• **WHAT YOU HAVE TO DO**:
Omit the images. Restate all of the records word for word.

::::::::

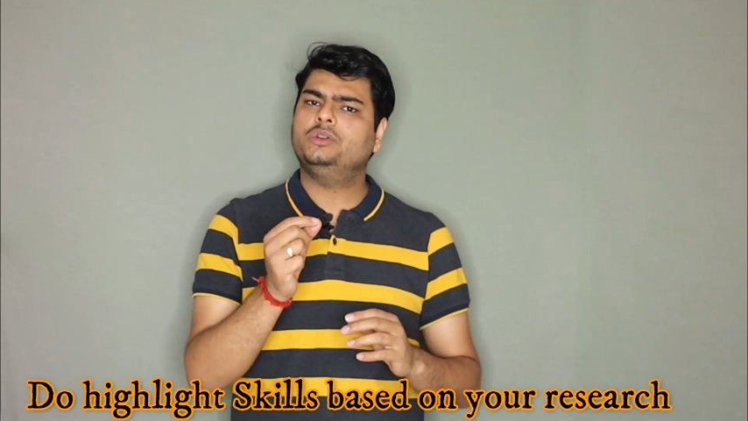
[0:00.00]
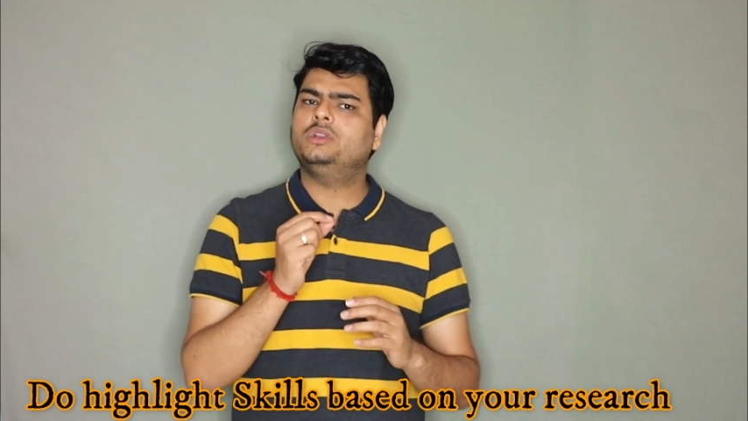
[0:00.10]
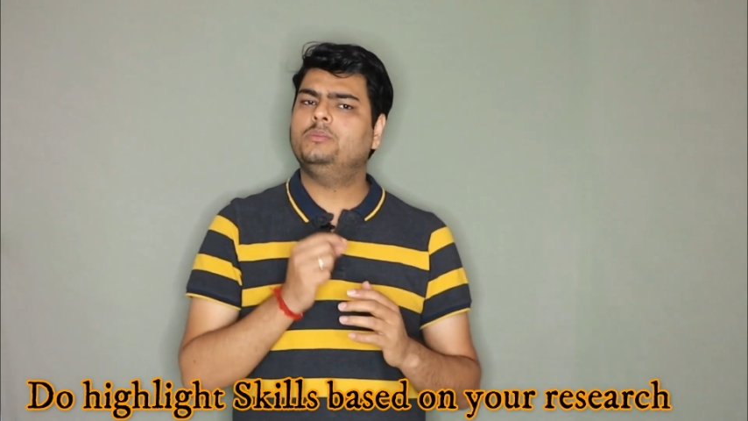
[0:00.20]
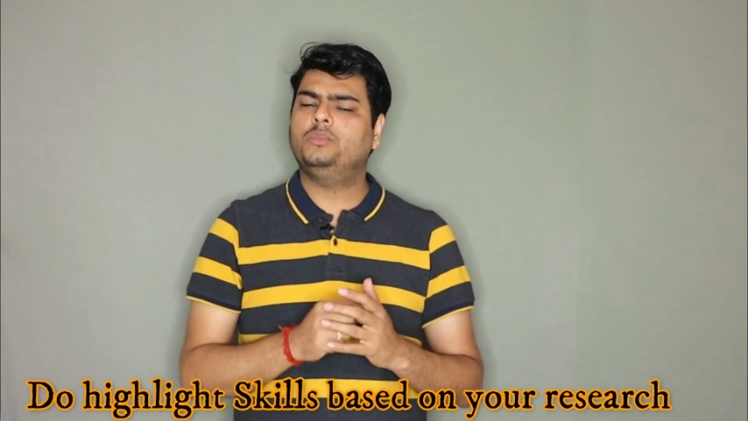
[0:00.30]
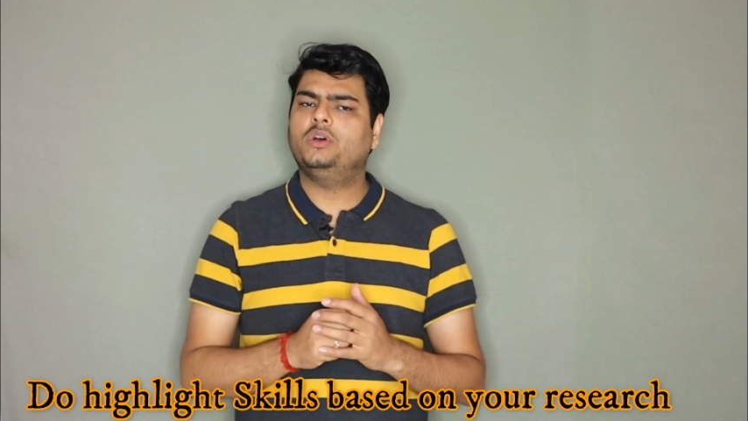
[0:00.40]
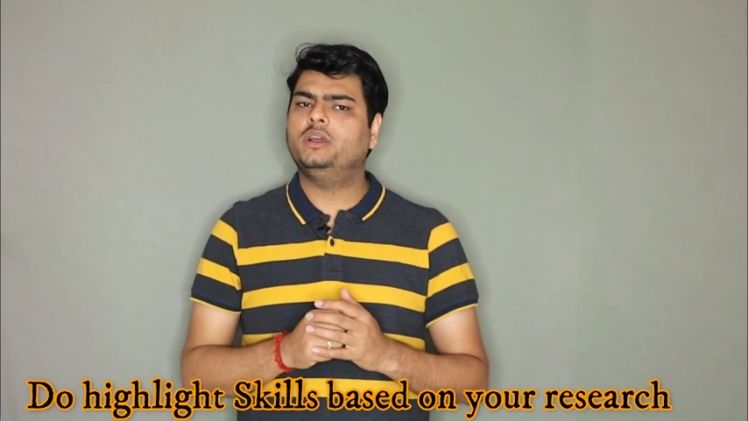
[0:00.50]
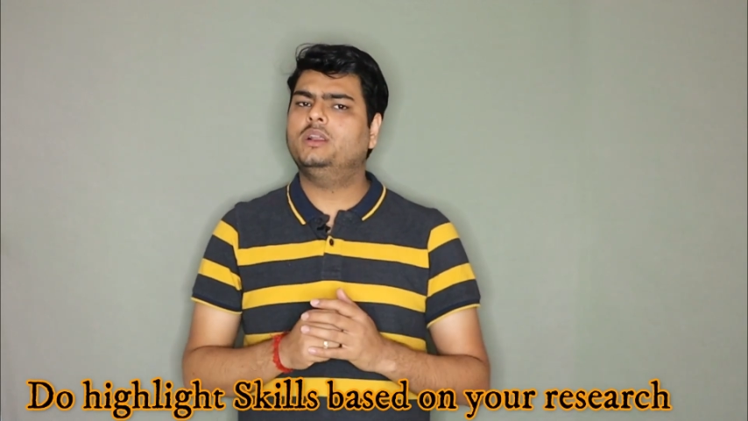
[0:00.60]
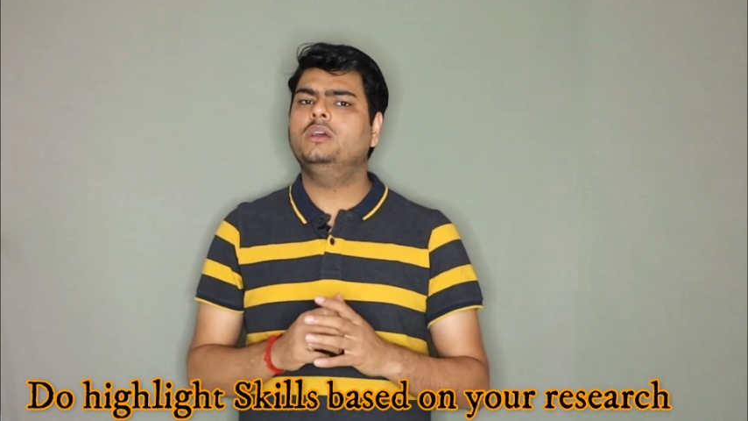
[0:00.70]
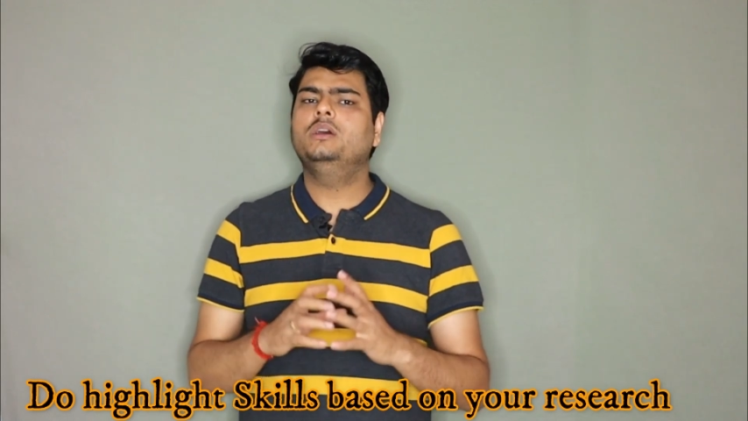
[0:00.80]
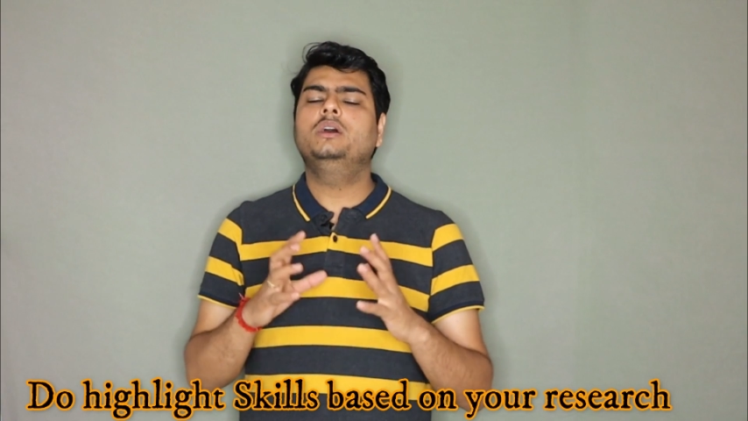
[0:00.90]
your
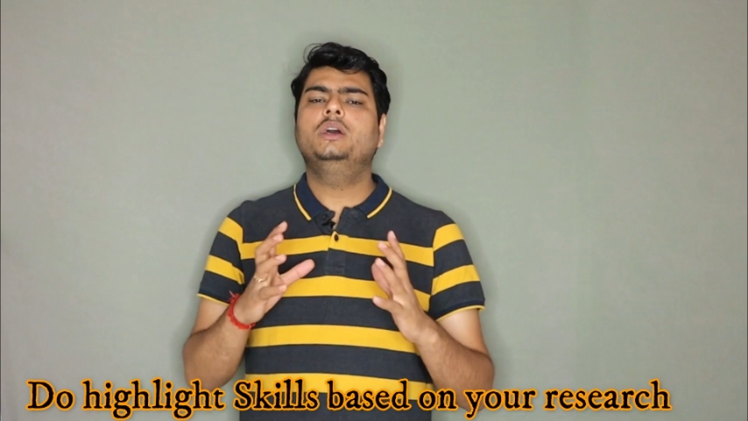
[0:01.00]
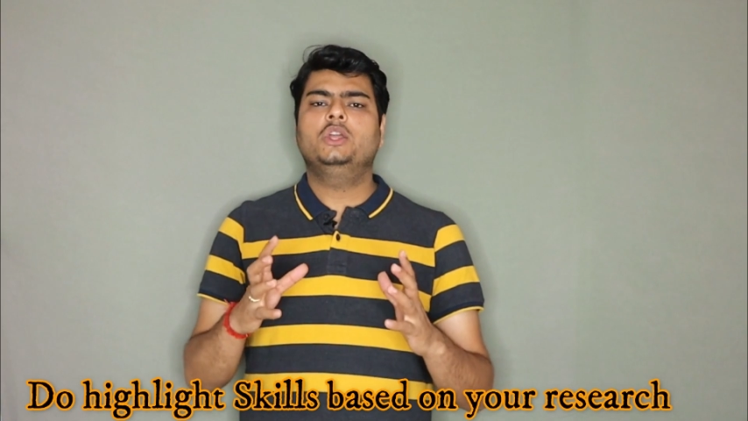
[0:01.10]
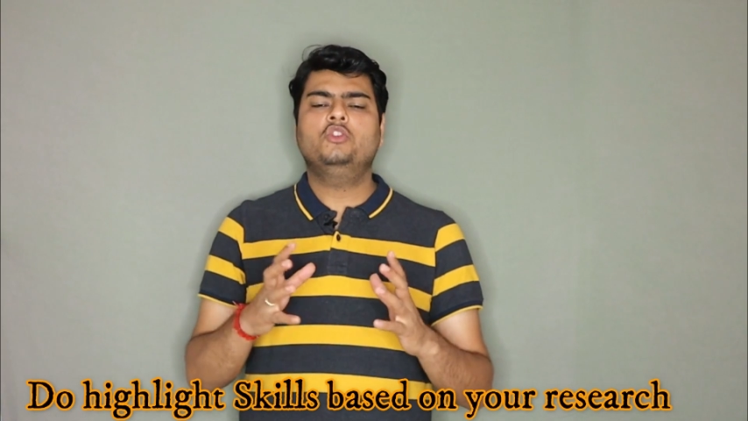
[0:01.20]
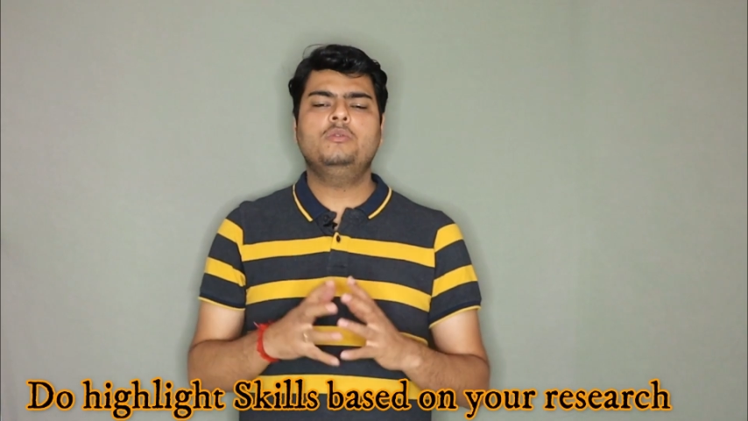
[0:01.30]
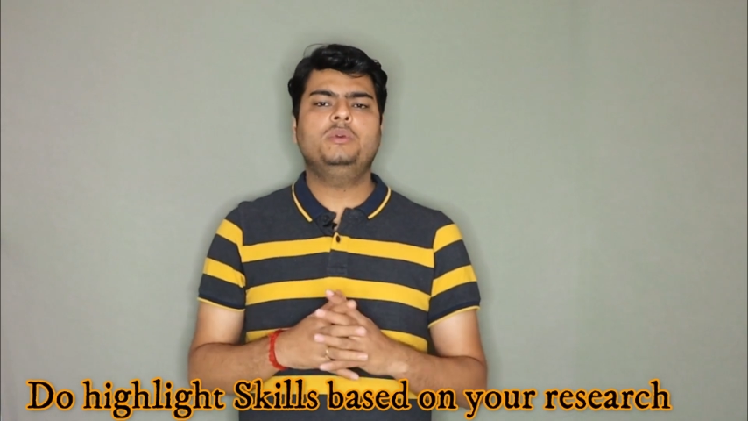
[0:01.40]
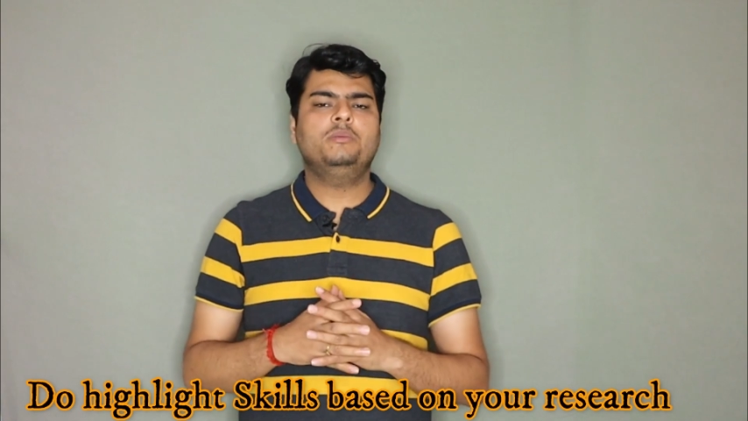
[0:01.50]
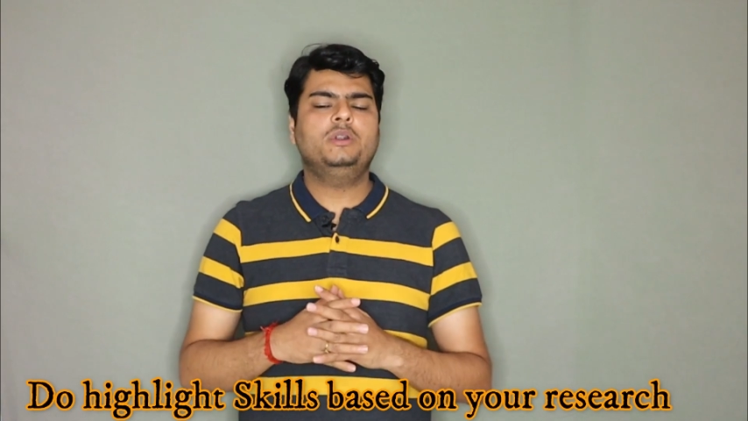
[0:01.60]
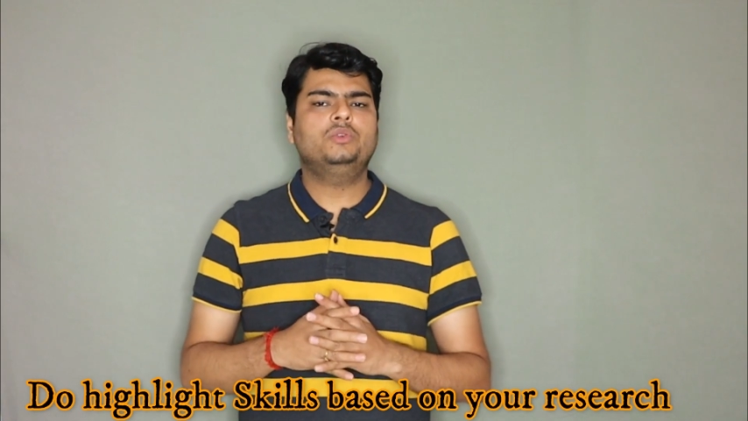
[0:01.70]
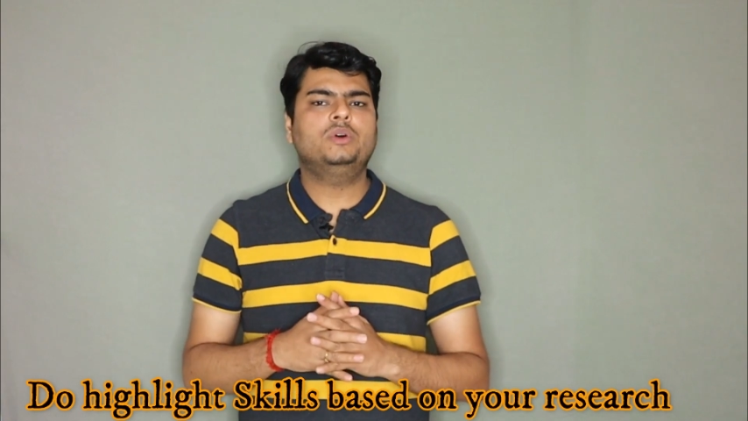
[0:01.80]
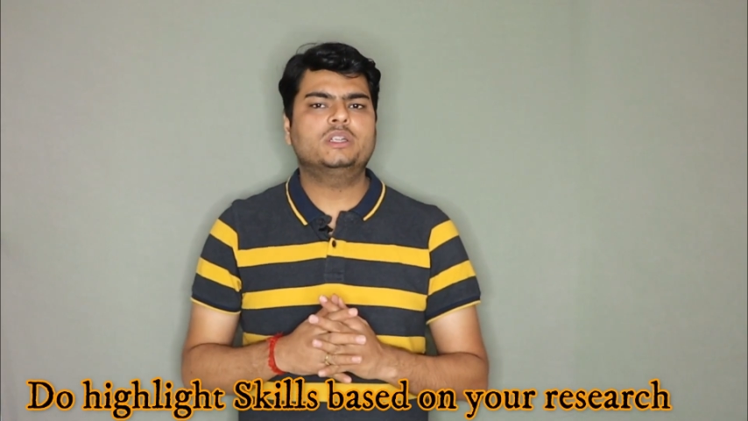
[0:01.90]
employer you will be
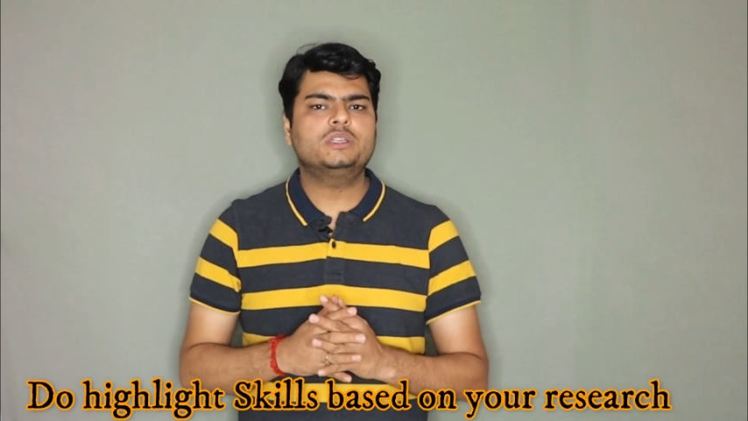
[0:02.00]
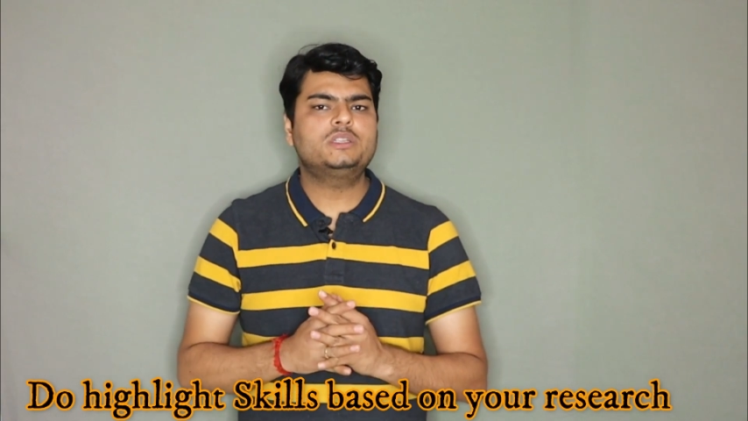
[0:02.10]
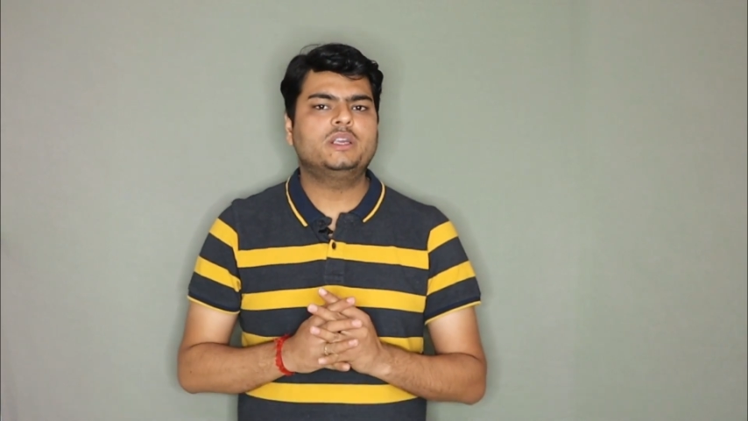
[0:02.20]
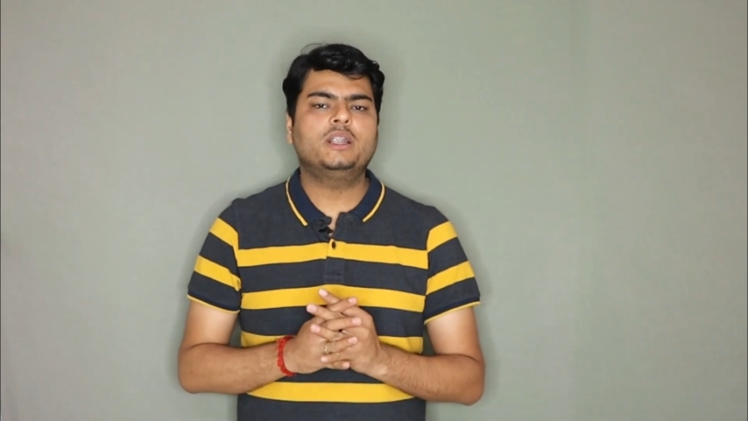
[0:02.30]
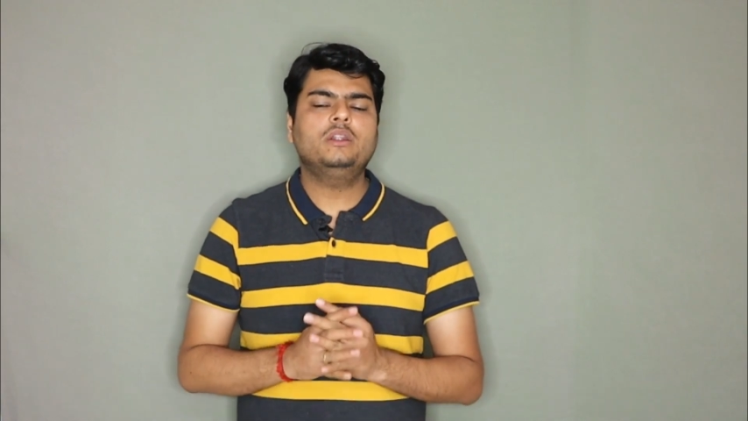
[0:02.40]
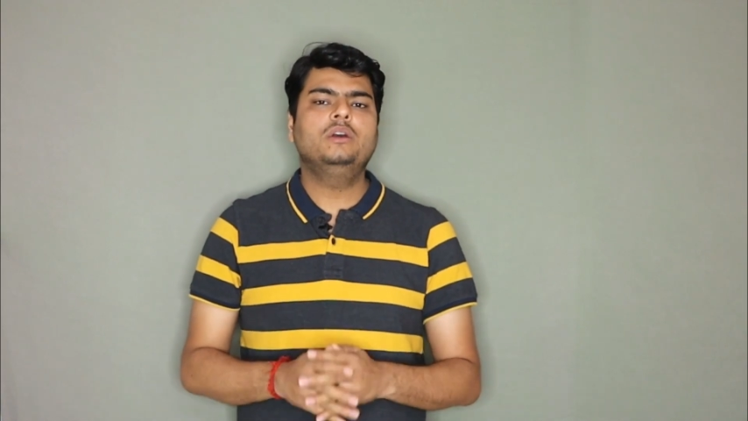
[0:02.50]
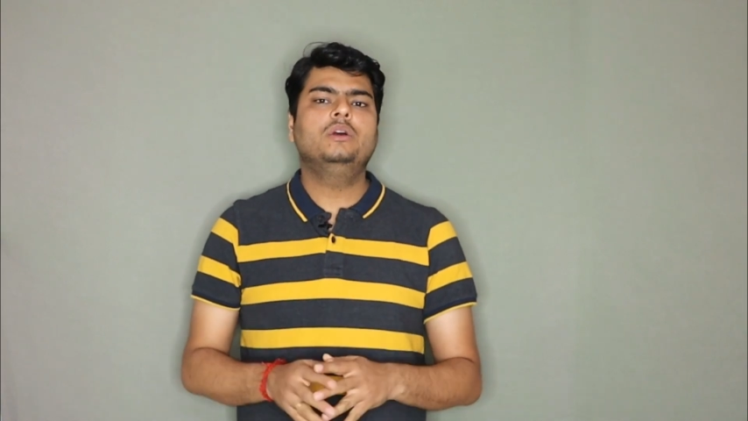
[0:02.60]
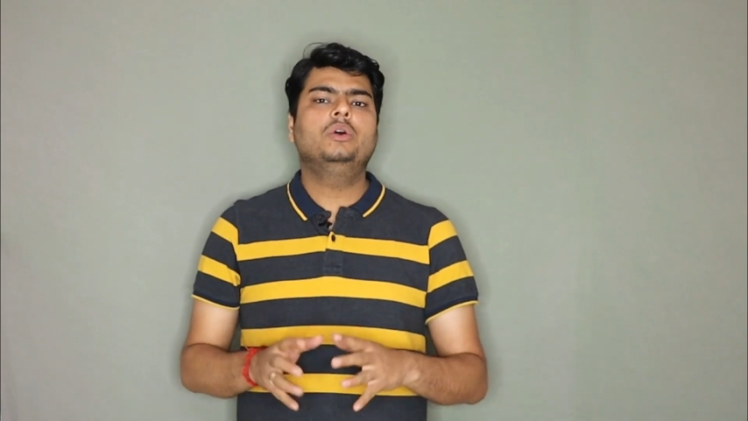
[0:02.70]
able to understand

::::::::

• **WRITTEN REPLY**:
[0:00.00]
[0:00.10]
[0:00.20]
[0:00.30]
[0:00.40]
[0:00.50]
[0:00.60]
[0:00.70]
[0:00.80]
[0:00.90]
your
[0:01.00]
[0:01.10]
[0:01.20]
[0:01.30]
[0:01.40]
[0:01.50]
[0:01.60]
[0:01.70]
[0:01.80]
[0:01.90]
employer you will be
[0:02.00]
[0:02.10]
[0:02.20]
[0:02.30]
[0:02.40]
[0:02.50]
[0:02.60]
[0:02.70]
able to understand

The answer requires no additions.